Supporting Py2 & Py3 Part 1

Intro…

With the arrival of Python3 in 3Ds Max 2021/2022, Maya 2022 and MotionBuilder 2022 – there is going to be a whole lot of Tech Art/Anim/Pipe codebases that need updating to either support both versions or completely transition across to Python3.

But Shea, why not just stick with Py27? – you might ask – well I will tell you, you inquisitive little thing, you!

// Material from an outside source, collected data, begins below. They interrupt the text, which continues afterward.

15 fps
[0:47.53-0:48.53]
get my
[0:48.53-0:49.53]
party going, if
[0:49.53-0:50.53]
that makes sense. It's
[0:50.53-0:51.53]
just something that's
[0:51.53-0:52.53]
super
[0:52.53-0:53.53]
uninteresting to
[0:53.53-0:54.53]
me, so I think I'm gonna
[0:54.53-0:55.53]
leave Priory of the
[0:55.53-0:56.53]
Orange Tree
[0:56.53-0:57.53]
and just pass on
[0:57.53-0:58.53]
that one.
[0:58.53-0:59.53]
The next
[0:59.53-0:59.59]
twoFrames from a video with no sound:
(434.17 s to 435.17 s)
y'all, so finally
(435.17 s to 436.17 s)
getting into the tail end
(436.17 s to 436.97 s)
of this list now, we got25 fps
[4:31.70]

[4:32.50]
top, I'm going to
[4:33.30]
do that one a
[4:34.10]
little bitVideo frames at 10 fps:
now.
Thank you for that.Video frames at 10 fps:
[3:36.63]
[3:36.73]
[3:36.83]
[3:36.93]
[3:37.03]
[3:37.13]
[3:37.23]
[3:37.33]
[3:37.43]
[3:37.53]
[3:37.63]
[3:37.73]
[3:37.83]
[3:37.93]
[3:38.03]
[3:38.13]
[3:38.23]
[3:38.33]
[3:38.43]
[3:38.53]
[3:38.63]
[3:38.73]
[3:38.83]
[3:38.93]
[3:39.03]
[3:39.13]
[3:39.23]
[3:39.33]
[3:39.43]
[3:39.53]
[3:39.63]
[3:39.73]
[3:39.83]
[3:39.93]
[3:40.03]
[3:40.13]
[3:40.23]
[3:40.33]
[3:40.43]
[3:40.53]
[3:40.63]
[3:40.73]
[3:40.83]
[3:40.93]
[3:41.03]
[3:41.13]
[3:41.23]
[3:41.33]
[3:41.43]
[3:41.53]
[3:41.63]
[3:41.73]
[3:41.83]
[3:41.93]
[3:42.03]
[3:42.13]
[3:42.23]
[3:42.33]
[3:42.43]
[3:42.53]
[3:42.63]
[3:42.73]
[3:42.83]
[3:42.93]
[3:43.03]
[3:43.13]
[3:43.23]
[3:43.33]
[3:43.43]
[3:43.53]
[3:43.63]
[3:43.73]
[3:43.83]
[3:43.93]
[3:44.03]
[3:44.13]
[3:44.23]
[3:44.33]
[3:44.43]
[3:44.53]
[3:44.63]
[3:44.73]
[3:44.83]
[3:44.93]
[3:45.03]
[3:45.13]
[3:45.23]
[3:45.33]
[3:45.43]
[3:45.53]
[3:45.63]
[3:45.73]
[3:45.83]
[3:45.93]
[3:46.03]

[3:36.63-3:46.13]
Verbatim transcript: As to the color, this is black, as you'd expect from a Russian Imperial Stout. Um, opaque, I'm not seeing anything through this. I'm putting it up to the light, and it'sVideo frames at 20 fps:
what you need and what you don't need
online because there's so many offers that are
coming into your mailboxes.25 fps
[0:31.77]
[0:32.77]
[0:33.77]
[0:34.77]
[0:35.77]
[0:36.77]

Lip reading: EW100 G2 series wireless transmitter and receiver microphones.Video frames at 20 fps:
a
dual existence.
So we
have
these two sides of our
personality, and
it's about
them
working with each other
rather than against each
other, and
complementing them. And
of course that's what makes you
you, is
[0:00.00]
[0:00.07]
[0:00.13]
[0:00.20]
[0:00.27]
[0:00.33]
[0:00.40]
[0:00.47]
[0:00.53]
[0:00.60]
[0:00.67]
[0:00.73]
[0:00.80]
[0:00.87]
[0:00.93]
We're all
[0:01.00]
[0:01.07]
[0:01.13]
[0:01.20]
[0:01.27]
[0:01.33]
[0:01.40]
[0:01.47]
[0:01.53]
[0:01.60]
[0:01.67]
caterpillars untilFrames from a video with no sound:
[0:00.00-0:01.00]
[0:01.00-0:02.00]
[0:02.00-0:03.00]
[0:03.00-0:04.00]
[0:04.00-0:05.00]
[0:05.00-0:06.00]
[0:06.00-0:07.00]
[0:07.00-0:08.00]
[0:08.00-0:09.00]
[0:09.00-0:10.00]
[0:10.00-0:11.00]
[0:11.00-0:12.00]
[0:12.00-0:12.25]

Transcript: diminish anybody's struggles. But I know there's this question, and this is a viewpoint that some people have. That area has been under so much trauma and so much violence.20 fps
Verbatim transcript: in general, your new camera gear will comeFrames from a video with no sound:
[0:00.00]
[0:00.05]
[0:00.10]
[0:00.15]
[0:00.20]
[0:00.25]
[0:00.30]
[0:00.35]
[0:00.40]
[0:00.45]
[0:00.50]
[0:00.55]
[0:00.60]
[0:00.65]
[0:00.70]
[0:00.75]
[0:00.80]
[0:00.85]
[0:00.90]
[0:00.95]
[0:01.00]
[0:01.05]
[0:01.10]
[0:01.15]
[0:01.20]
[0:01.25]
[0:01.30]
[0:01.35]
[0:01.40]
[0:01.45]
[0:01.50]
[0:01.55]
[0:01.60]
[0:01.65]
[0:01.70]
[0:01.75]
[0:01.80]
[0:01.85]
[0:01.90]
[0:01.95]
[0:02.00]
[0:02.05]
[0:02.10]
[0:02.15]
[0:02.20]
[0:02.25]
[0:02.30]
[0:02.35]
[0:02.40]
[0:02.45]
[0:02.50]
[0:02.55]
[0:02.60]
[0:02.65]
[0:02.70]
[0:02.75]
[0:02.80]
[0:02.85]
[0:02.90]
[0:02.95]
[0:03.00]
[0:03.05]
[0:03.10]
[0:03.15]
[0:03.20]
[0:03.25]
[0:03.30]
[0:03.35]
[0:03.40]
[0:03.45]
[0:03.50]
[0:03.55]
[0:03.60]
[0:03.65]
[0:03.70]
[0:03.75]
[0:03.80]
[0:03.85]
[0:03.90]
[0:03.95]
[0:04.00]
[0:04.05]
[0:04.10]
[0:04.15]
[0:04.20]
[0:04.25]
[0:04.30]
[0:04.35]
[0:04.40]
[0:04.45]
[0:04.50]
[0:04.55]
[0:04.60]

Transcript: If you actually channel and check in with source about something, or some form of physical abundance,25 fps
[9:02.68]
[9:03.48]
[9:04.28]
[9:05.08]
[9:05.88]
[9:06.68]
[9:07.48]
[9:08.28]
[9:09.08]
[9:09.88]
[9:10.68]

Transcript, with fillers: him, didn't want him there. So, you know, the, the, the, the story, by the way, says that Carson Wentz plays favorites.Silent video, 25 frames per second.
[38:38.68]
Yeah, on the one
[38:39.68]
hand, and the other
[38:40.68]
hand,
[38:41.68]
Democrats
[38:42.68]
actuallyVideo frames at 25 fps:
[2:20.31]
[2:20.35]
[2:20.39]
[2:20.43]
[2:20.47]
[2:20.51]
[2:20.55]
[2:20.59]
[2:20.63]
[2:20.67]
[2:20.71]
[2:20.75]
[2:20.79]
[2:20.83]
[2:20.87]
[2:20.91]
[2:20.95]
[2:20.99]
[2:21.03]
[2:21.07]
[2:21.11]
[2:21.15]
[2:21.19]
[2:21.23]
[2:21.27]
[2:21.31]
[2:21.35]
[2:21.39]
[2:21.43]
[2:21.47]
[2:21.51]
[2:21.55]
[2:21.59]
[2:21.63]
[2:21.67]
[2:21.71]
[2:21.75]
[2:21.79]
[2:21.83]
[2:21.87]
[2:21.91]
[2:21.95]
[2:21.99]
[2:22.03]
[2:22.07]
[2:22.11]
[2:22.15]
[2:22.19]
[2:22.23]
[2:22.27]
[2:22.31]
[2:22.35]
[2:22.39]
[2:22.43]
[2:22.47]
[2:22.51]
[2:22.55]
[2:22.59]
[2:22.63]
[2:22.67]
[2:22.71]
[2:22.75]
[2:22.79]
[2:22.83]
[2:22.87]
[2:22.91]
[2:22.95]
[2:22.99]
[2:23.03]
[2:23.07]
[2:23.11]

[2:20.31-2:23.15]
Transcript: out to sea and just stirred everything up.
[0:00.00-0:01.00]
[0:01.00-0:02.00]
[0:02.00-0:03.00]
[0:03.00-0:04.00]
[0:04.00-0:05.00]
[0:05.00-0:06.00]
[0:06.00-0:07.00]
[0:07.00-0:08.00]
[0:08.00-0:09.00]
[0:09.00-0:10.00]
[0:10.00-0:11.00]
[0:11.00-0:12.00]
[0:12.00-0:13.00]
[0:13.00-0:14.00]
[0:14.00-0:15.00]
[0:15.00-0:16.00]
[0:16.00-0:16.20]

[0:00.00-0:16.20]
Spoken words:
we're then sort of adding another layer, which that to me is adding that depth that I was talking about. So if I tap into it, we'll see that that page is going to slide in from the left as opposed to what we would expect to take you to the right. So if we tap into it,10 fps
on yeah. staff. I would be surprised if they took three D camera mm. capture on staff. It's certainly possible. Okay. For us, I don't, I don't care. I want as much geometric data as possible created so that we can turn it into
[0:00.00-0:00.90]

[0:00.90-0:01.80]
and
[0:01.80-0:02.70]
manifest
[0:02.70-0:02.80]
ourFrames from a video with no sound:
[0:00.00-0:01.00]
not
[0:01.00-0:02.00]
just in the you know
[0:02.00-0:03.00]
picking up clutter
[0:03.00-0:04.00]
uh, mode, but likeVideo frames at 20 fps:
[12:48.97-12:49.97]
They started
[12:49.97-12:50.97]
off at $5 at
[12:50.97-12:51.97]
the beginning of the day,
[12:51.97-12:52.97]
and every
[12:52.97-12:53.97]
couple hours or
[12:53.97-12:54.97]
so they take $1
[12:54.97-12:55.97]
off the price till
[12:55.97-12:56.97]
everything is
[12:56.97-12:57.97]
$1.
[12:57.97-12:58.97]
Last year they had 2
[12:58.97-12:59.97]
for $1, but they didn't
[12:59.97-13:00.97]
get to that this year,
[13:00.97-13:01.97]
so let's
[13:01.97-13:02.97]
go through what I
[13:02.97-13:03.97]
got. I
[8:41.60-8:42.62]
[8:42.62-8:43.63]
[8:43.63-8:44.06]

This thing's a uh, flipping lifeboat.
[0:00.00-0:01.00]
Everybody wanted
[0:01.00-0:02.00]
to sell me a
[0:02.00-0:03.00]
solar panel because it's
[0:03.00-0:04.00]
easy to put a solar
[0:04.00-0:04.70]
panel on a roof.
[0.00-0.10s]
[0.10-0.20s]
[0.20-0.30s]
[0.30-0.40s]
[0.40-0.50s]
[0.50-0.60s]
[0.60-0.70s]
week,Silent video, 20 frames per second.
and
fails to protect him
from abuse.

That is the official spiel.
It was something that I was roughly aware of but didn’t really think would factor into my day job, as my day job was working predominantly with Autodesk software and Autodesk follows https://vfxplatform.com/, which means Py27 was the version all DCC’s were locked to for the foreseeable future.
However, last year 3DsMax 2021 brought Py37 and I went through the process of converting a large codebase to support both Py27 and Py37 during an update from 3DsMax 2018 to 3DsMax 2021.
On the whole it wasn’t that bad, but there are a bunch of gotchas that were tough to figure out along the way, so I share here what I learned during the process.

The requirements were:

  • Large codebase, written in Py27
  • About 50% was DCC agnostic, used in 3DsMax, Maya, MotionBuilder and standalone
  • Needed to have the codebase support both Py27 and Py37 as Maya and MotionBuilder had no Py37 support yet
  • Once all the other DCC’s caught up, the codebase would become Py37 exclusive

What I dun gone learned

strings, bytes & unicode

Strings in Py2 and Py3 are completely different and this will likely be the main cause of headaches for you, as it sure was for me.

type testing

The predominant issue was type testing strings using isinstance.
I had opted to use the unicode_literals import from future, as the intention was for the codebase to be 100% Py37+ eventually, rather than continuously supporting both Py2 and Py3.
This added an extra layer of confusion around the handling of strings, but thankfully it was somewhat easily resolved.

In Py2, the common catch-all for type testing the various string classes in Py2 is to use basestring to test against.
This won’t work in Py3 due to basestring no longer existing.

my_string = "my string"

# works in Py2 and Py3:
isinstance(my_string, str)
# Output: 
>> True 

# only works in Py2, as basestring no longer exists in Py3:
isinstance(my_string, basestring)
# Output: 
>> NameError: name "basestring" not defined

# only works in Py2, as str is now unicode and the unicode class no longer exists in Py3:
isinstance(my_string, unicode)
# Output: 
>> NameError: name "unicode" not defined

Python

The much more painful issue occurred when a str was passed in from a module that doesn’t have the unicode_literals import and type tested in a module that does. This result in silent bugs as the non unicode_literals str would fail the test and trigger the incorrect branch of code:

# ModuleA.py:
my_string = "my string"

# ModuleB.py:
from future import unicode_literals

import ModuleA

var_to_test = ModuleA.my_string
if isinstance(ModuleA.my_string, str):
    # do a thing because var_to_test is a string
else:
    # do a separate thing because var_to_test is NOT a string

Python

In the above example, the else branch is triggered in Py2 because the type of str in ModuleB has been modified to be unicode_literal, which is not the same as the built in str in ModuleA. Sneaky little bastard!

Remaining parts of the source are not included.